> [Exercise] Down to the last line, print the data that follows exactly, without its pictures.

> [Data supplied]
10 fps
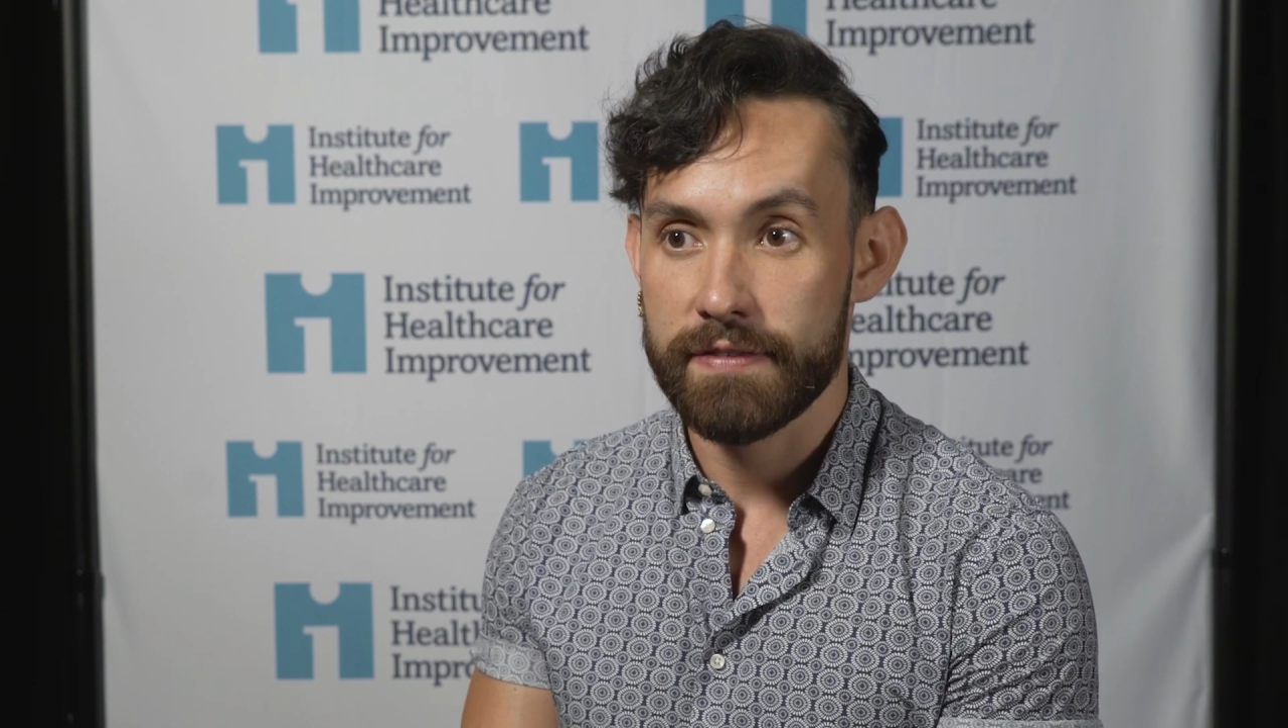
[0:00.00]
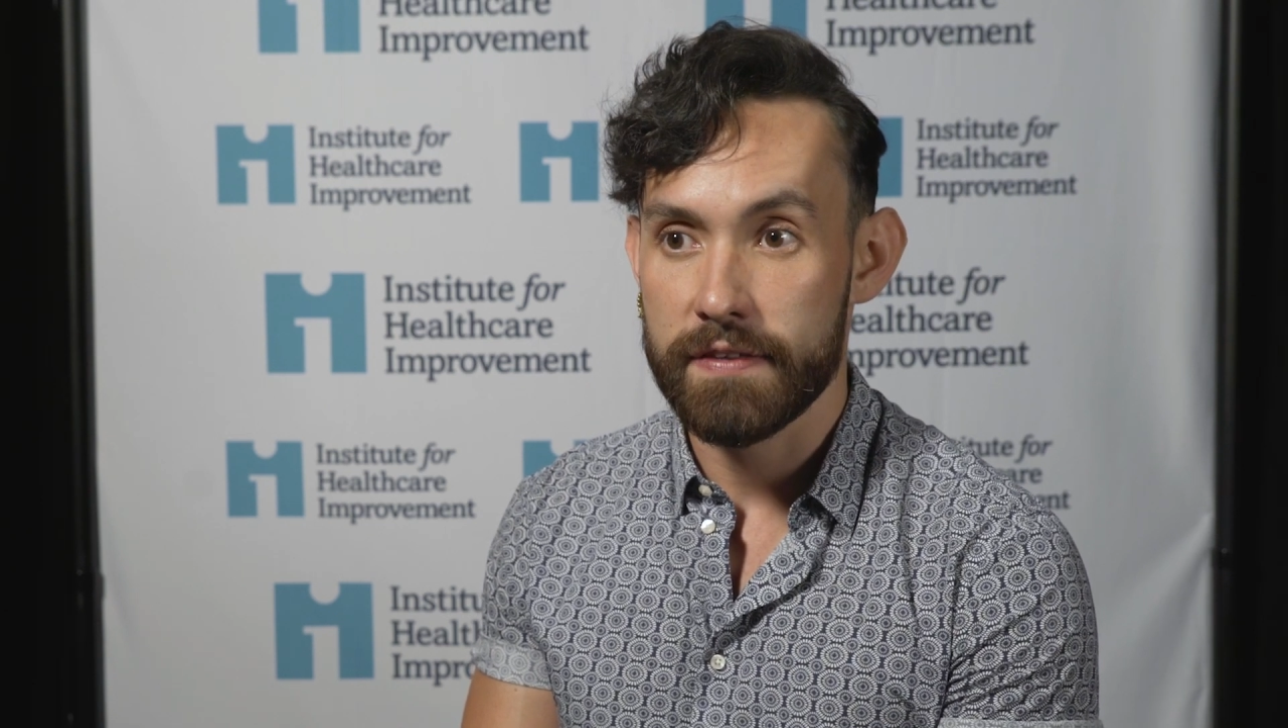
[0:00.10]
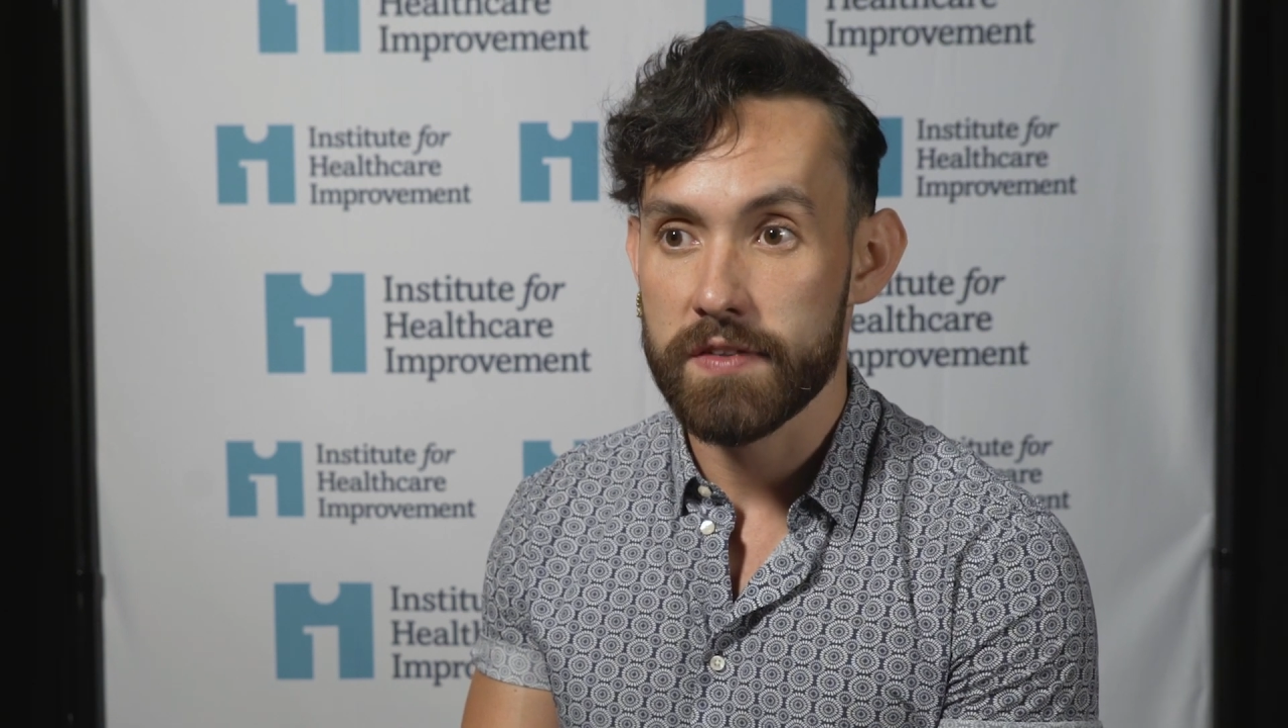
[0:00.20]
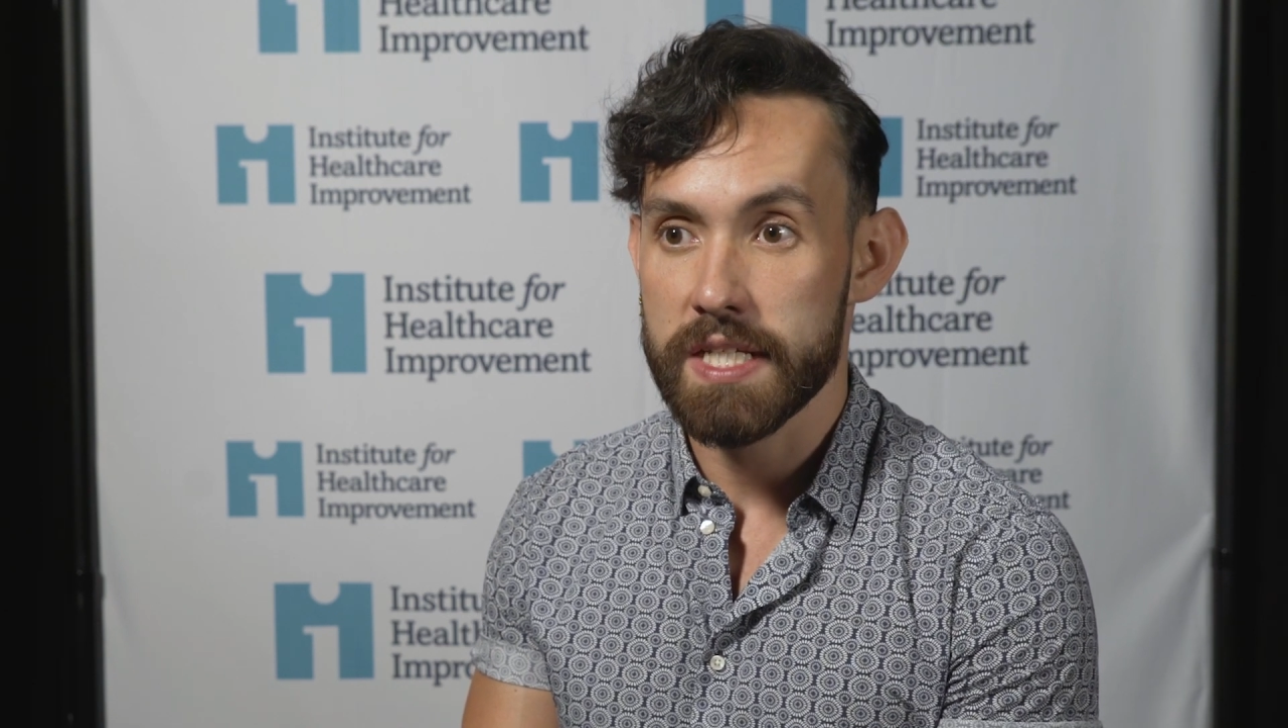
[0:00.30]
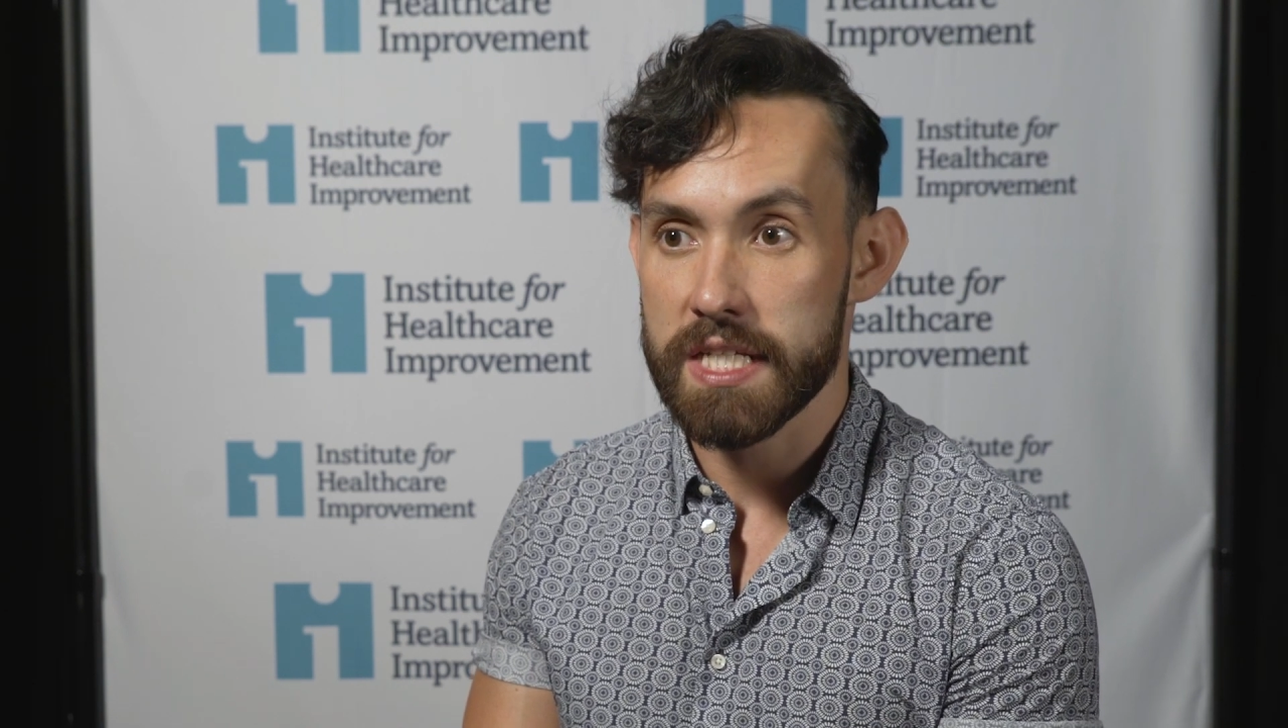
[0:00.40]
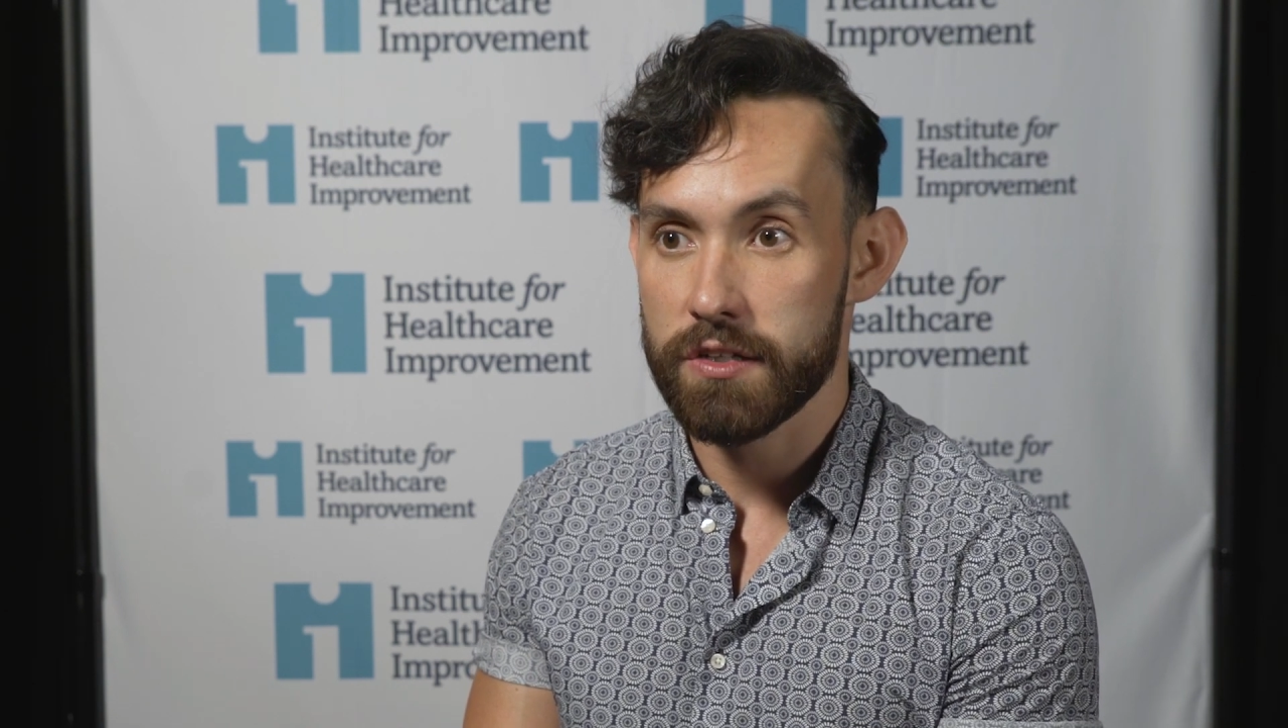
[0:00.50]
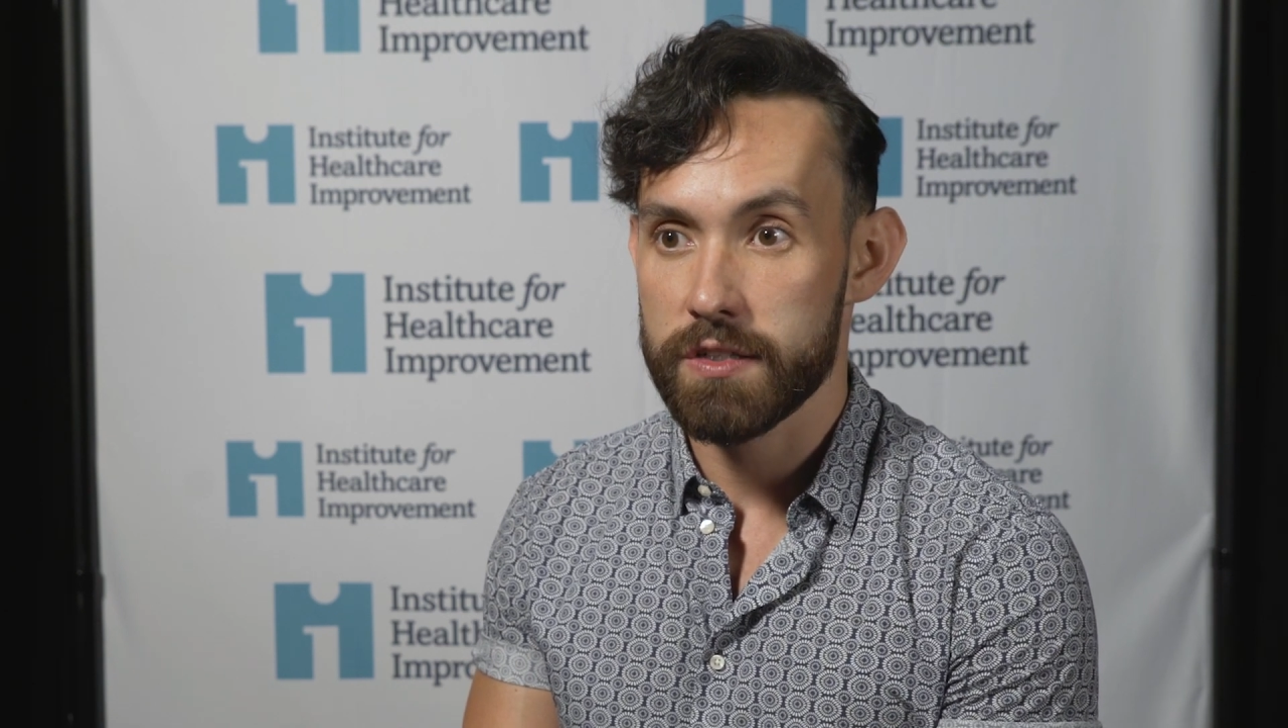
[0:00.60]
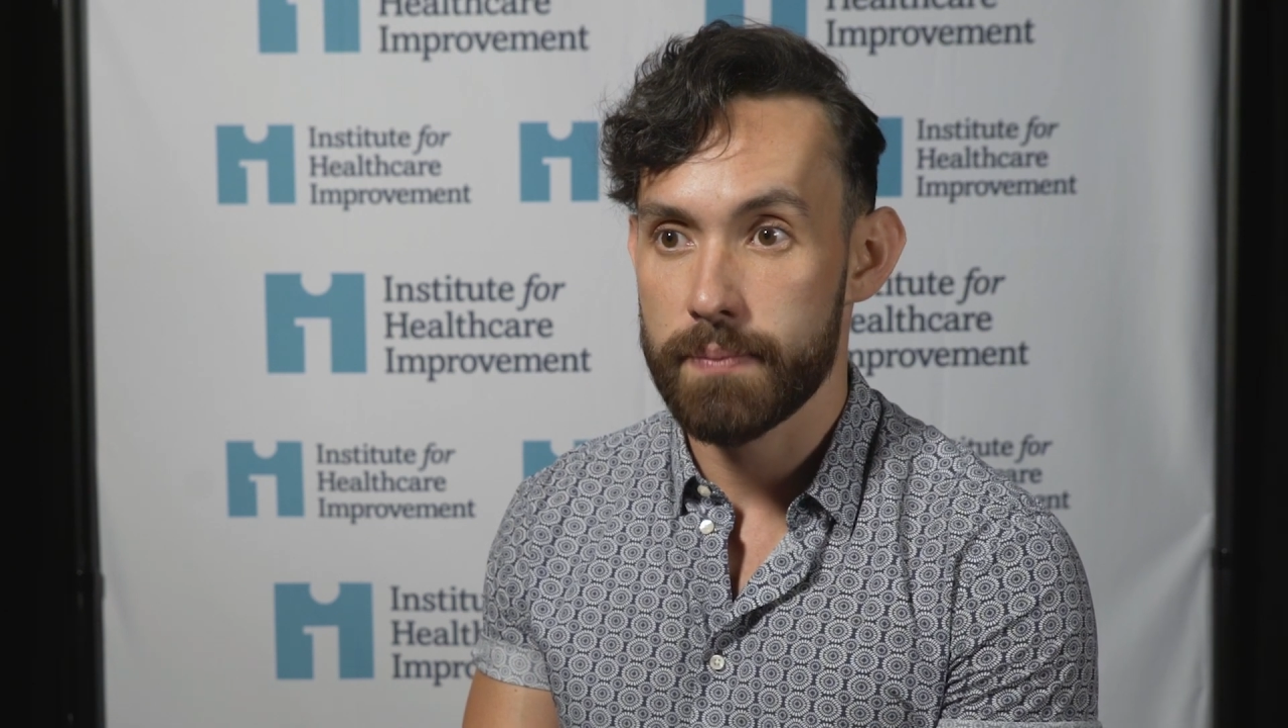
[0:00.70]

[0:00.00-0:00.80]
15 years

> [Response]
10 fps
[0:00.00]
[0:00.10]
[0:00.20]
[0:00.30]
[0:00.40]
[0:00.50]
[0:00.60]
[0:00.70]

[0:00.00-0:00.80]
15 years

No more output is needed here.